--- Data provided ---
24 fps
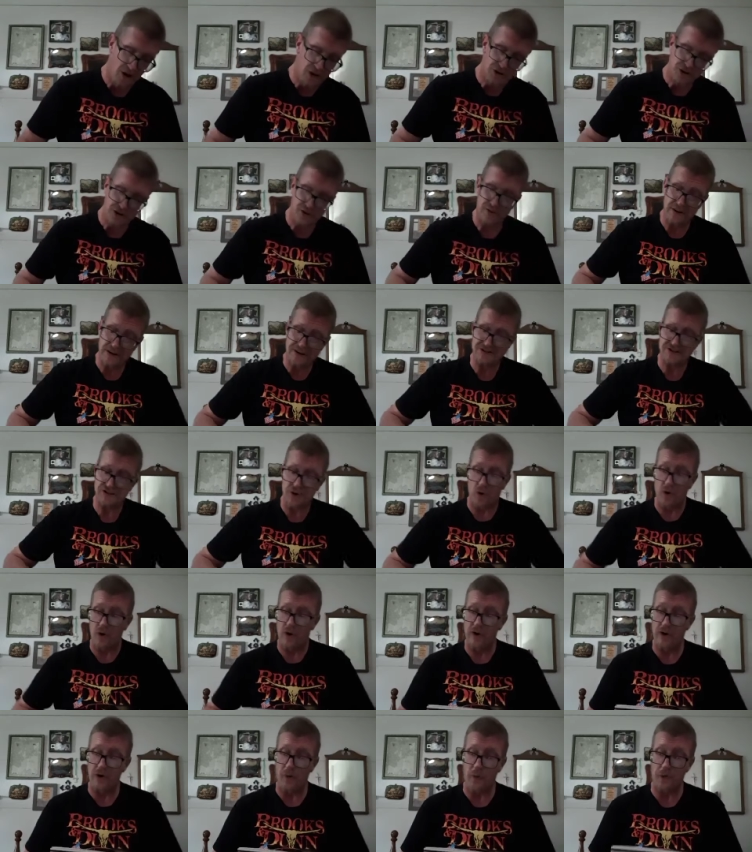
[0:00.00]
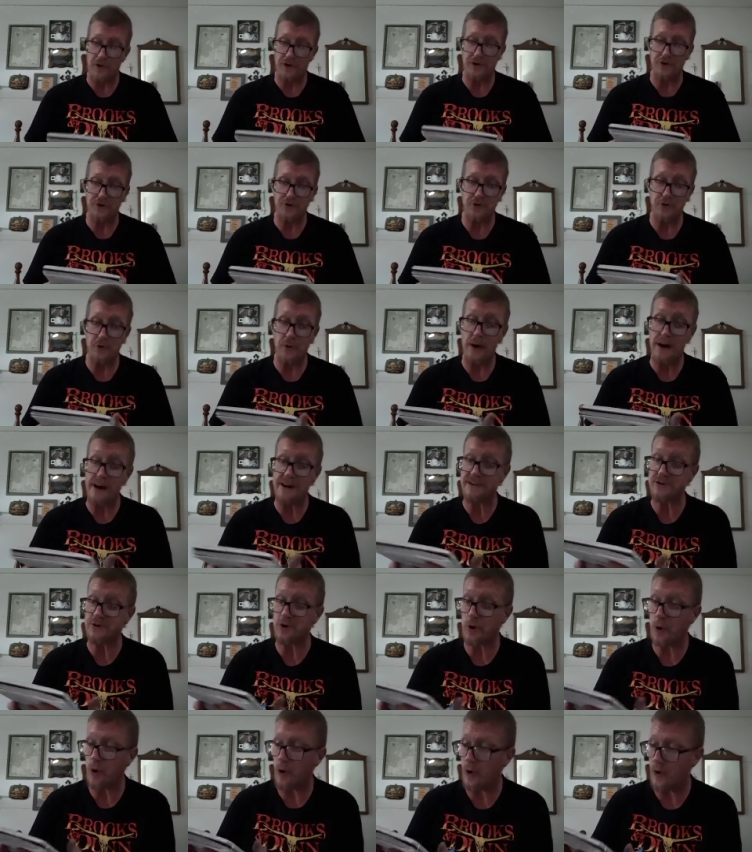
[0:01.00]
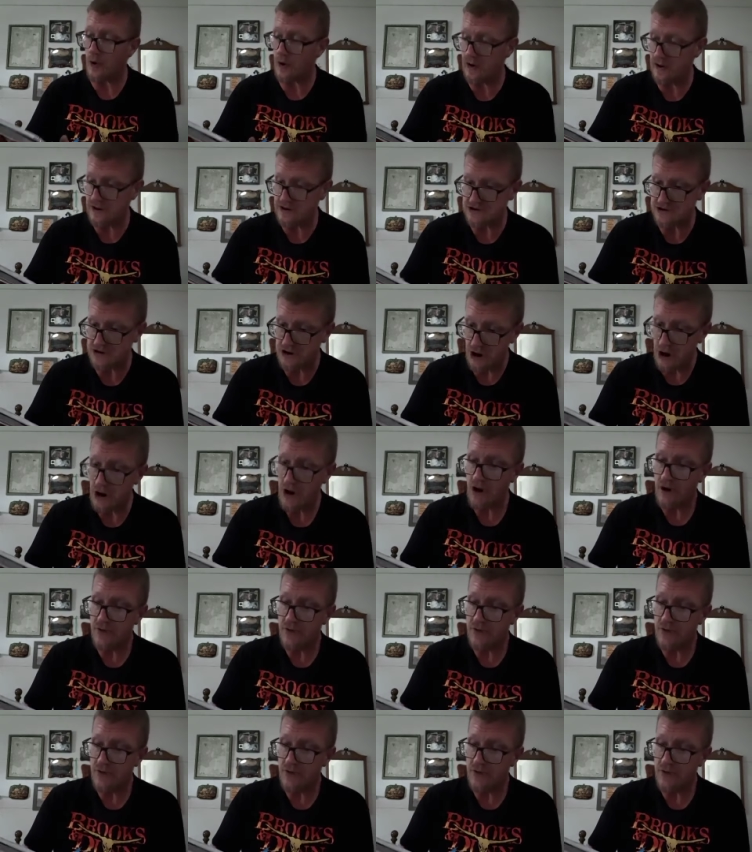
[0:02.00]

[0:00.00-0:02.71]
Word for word: To exhort or to encourage.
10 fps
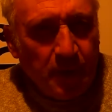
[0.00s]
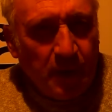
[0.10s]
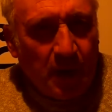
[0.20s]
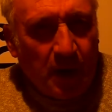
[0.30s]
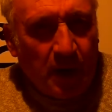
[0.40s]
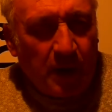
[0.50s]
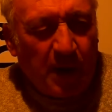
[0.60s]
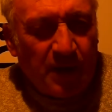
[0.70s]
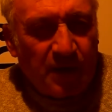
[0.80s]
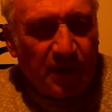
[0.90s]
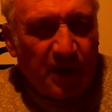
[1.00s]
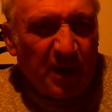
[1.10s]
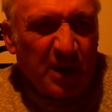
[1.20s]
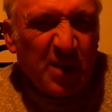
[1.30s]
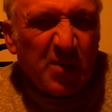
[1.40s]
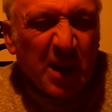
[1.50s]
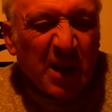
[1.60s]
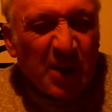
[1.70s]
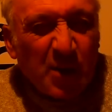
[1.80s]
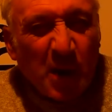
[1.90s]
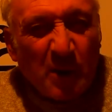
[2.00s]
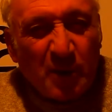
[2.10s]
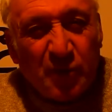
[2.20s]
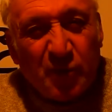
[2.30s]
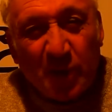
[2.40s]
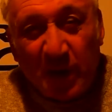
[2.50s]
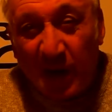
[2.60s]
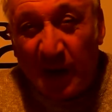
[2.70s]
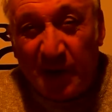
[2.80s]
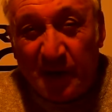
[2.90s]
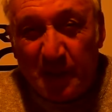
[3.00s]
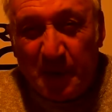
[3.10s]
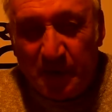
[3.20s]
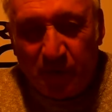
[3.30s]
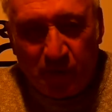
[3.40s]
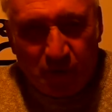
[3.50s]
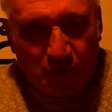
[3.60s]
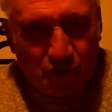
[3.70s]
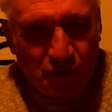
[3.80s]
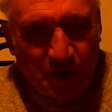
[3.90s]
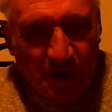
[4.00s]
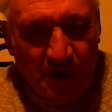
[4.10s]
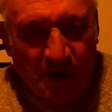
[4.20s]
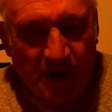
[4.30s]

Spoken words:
I kind of think you might get away with 3 and have a bit of a reduction in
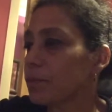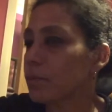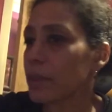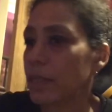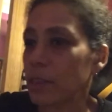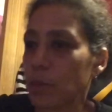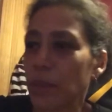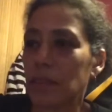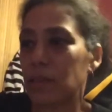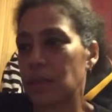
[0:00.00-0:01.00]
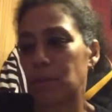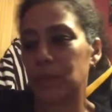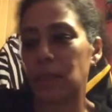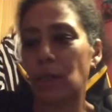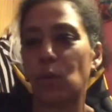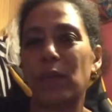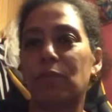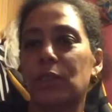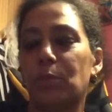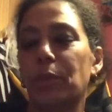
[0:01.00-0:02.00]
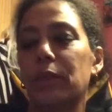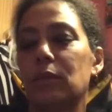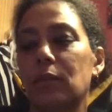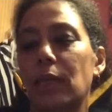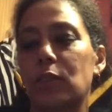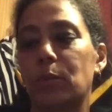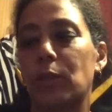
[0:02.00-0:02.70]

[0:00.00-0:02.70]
But that space is empty now, waiting for the printer next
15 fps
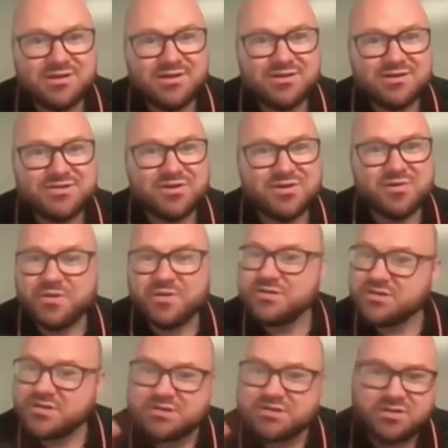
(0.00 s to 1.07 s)
So
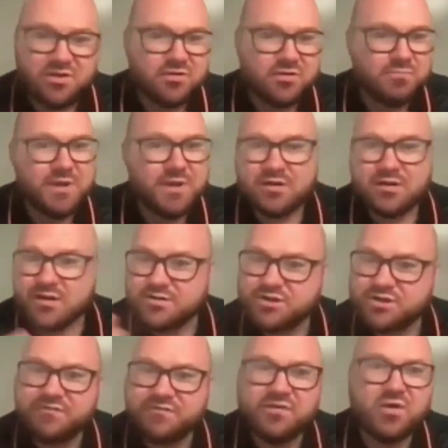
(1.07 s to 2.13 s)
it's the paradigm
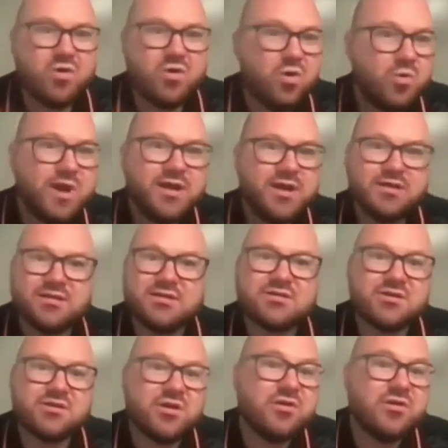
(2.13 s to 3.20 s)
shift in the whole way that this
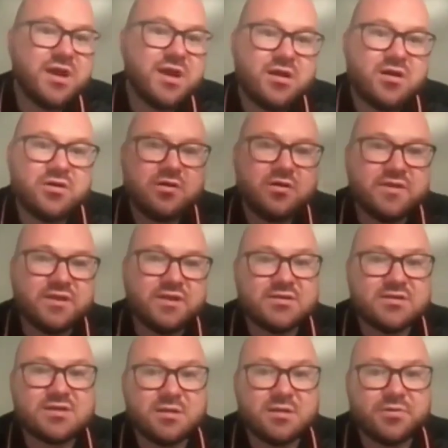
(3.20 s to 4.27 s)
could go down over the
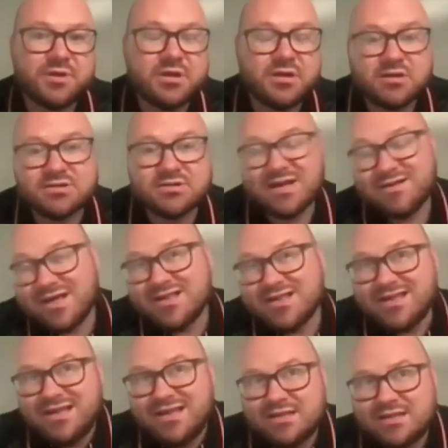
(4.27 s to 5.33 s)
next couple of years. I
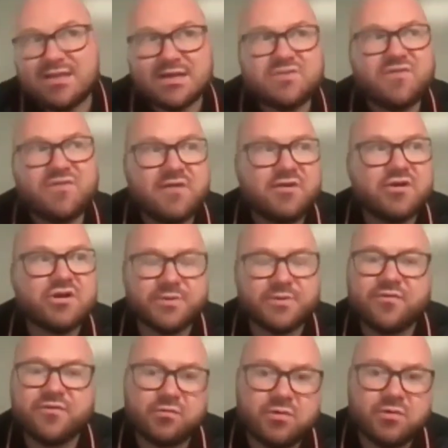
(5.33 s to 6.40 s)
think it's 5 years
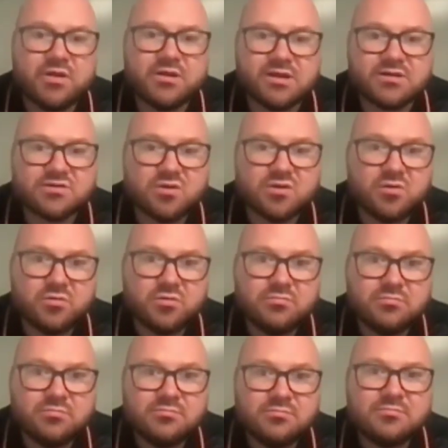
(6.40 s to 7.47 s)
before it really takes
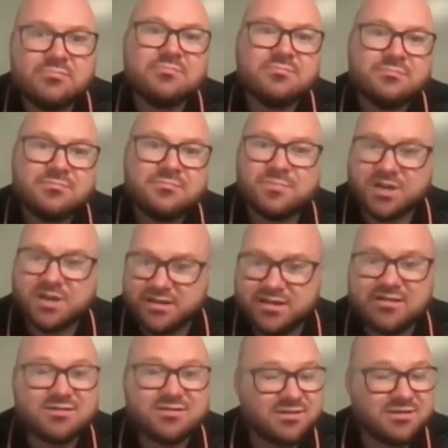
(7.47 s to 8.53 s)
hold, but I
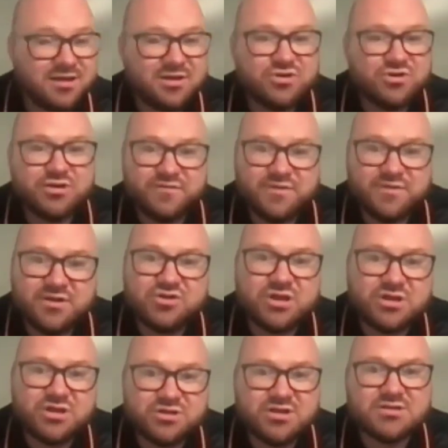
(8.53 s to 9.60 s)
think there's a lot of shifting and
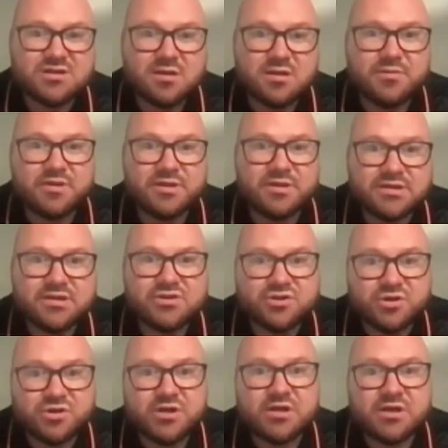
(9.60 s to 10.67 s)
changing that's coming to this
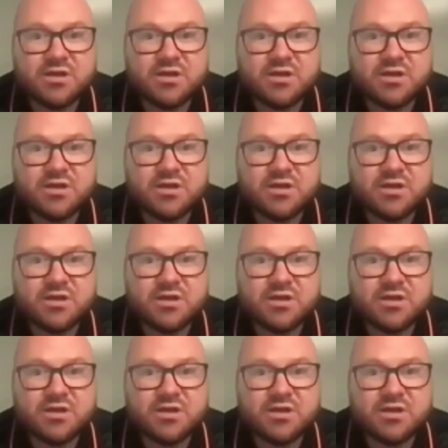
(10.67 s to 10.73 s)
industry.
---
_Problem to solve_
Once the pictures are set aside, repeat each entry exactly as it stands.

_Solution to the problem_
24 fps
[0:00.00]
[0:01.00]
[0:02.00]

[0:00.00-0:02.71]
Word for word: To exhort or to encourage.
10 fps
[0.00s]
[0.10s]
[0.20s]
[0.30s]
[0.40s]
[0.50s]
[0.60s]
[0.70s]
[0.80s]
[0.90s]
[1.00s]
[1.10s]
[1.20s]
[1.30s]
[1.40s]
[1.50s]
[1.60s]
[1.70s]
[1.80s]
[1.90s]
[2.00s]
[2.10s]
[2.20s]
[2.30s]
[2.40s]
[2.50s]
[2.60s]
[2.70s]
[2.80s]
[2.90s]
[3.00s]
[3.10s]
[3.20s]
[3.30s]
[3.40s]
[3.50s]
[3.60s]
[3.70s]
[3.80s]
[3.90s]
[4.00s]
[4.10s]
[4.20s]
[4.30s]

Spoken words:
I kind of think you might get away with 3 and have a bit of a reduction in
[0:00.00-0:01.00]
[0:01.00-0:02.00]
[0:02.00-0:02.70]

[0:00.00-0:02.70]
But that space is empty now, waiting for the printer next
15 fps
(0.00 s to 1.07 s)
So
(1.07 s to 2.13 s)
it's the paradigm
(2.13 s to 3.20 s)
shift in the whole way that this
(3.20 s to 4.27 s)
could go down over the
(4.27 s to 5.33 s)
next couple of years. I
(5.33 s to 6.40 s)
think it's 5 years
(6.40 s to 7.47 s)
before it really takes
(7.47 s to 8.53 s)
hold, but I
(8.53 s to 9.60 s)
think there's a lot of shifting and
(9.60 s to 10.67 s)
changing that's coming to this
(10.67 s to 10.73 s)
industry.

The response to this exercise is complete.